_Problem to work on_
All records below must be reproduced exactly, although any pictures they contain are to be omitted.

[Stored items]
Segment Open

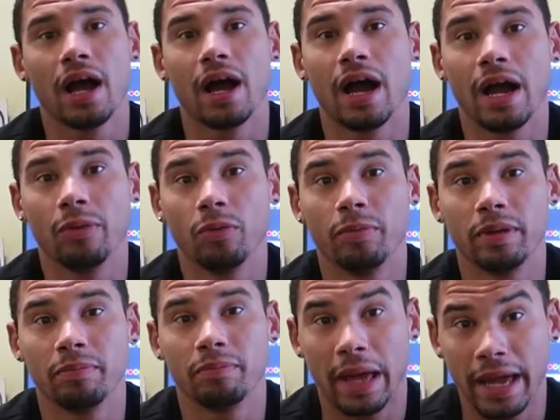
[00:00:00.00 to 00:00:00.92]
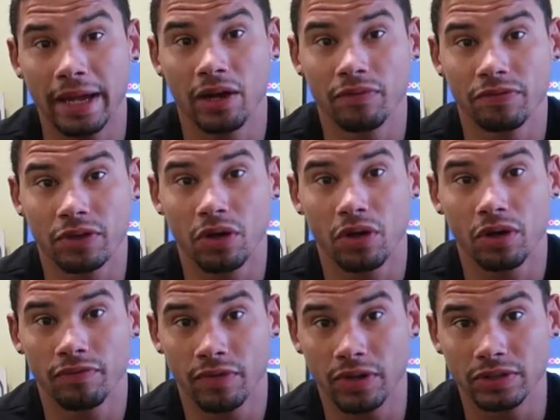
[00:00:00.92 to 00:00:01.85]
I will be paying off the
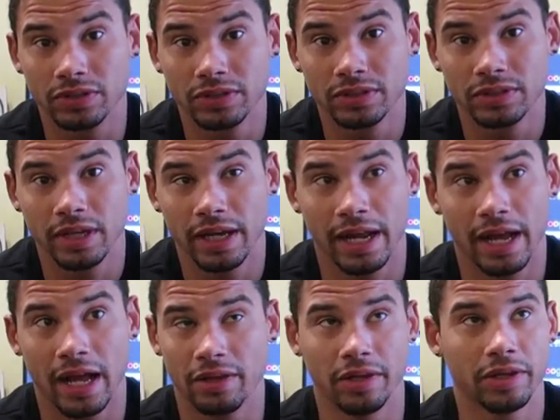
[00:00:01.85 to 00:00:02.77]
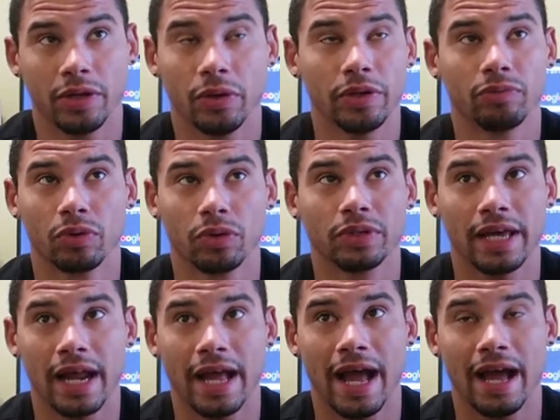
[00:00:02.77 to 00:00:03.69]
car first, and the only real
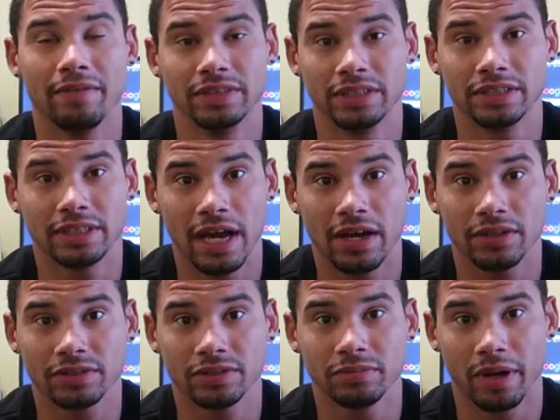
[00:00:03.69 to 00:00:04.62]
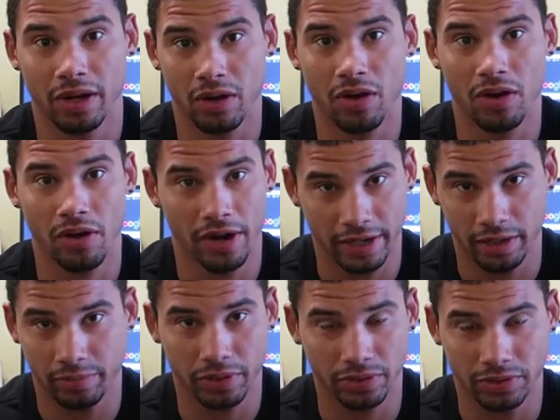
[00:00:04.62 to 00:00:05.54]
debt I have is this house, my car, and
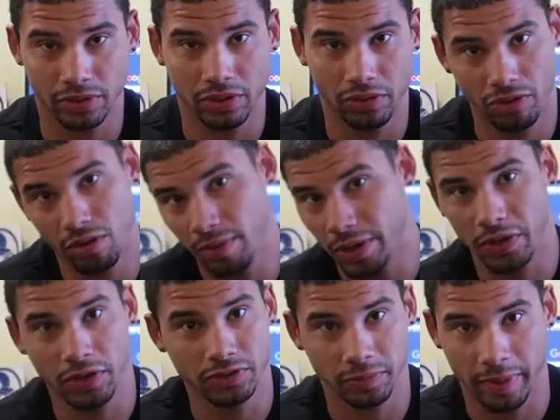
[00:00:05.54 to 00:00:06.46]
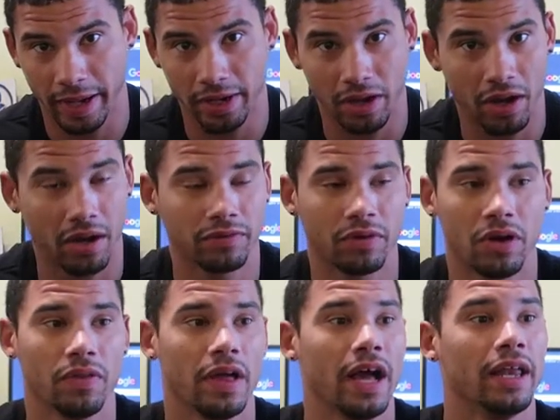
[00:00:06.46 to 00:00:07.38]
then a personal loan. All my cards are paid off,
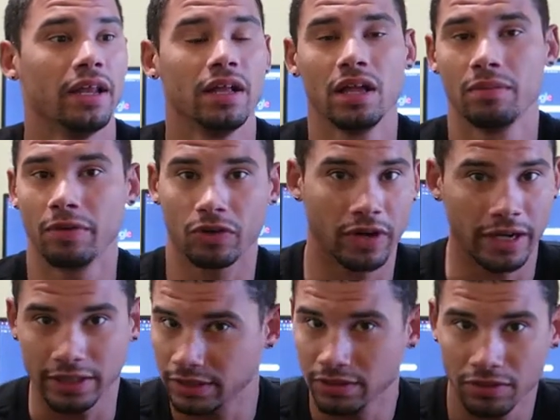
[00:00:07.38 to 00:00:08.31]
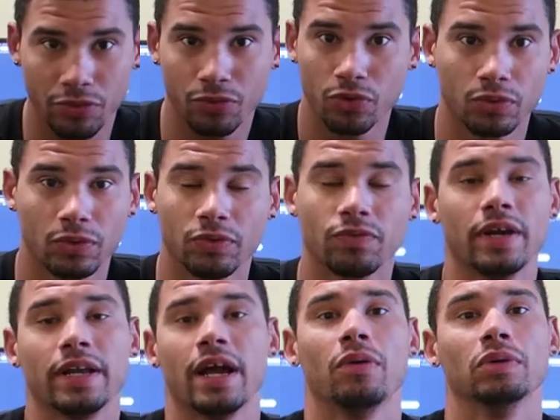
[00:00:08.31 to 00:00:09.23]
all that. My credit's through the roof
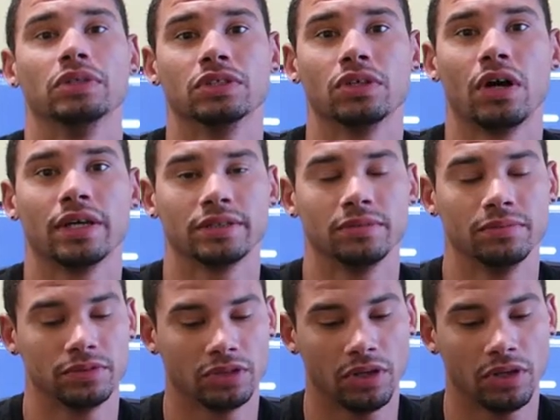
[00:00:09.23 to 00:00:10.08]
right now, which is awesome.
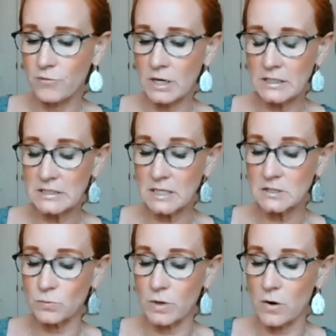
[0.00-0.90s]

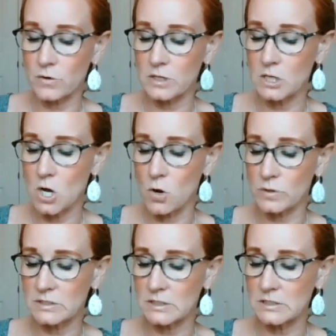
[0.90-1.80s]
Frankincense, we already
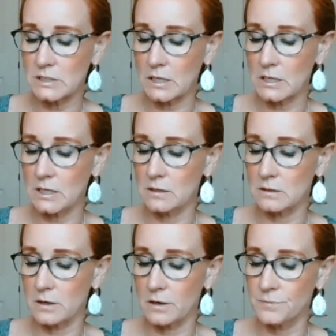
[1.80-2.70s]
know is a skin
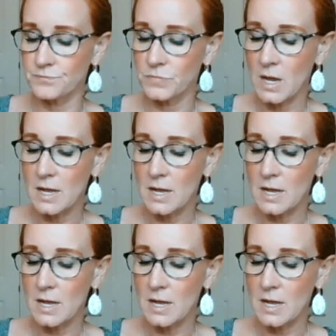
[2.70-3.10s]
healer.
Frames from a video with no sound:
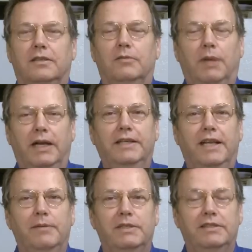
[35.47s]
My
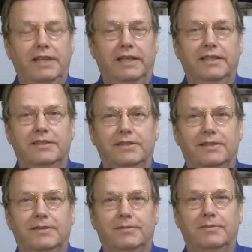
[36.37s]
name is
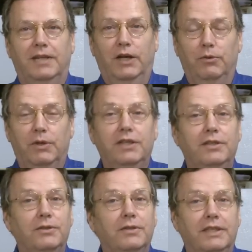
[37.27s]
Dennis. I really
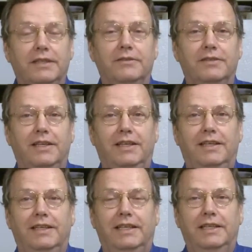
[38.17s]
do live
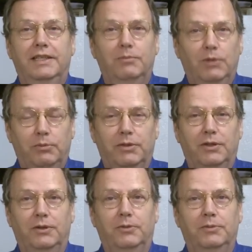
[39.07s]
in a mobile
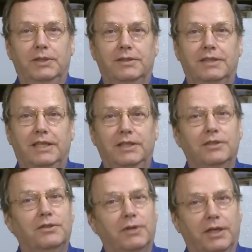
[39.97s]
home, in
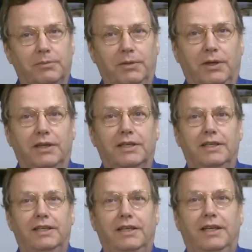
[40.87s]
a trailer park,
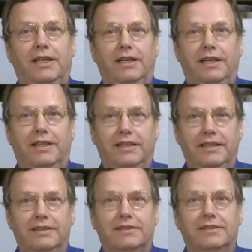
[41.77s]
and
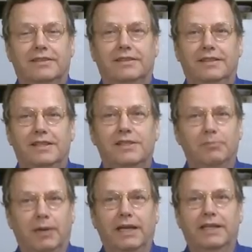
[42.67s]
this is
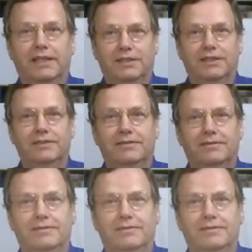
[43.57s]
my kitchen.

Segment Closed

_Answer for the task_
[00:00:00.00 to 00:00:00.92]
[00:00:00.92 to 00:00:01.85]
I will be paying off the
[00:00:01.85 to 00:00:02.77]
[00:00:02.77 to 00:00:03.69]
car first, and the only real
[00:00:03.69 to 00:00:04.62]
[00:00:04.62 to 00:00:05.54]
debt I have is this house, my car, and
[00:00:05.54 to 00:00:06.46]
[00:00:06.46 to 00:00:07.38]
then a personal loan. All my cards are paid off,
[00:00:07.38 to 00:00:08.31]
[00:00:08.31 to 00:00:09.23]
all that. My credit's through the roof
[00:00:09.23 to 00:00:10.08]
right now, which is awesome.
[0.00-0.90s]

[0.90-1.80s]
Frankincense, we already
[1.80-2.70s]
know is a skin
[2.70-3.10s]
healer.
Frames from a video with no sound:
[35.47s]
My
[36.37s]
name is
[37.27s]
Dennis. I really
[38.17s]
do live
[39.07s]
in a mobile
[39.97s]
home, in
[40.87s]
a trailer park,
[41.77s]
and
[42.67s]
this is
[43.57s]
my kitchen.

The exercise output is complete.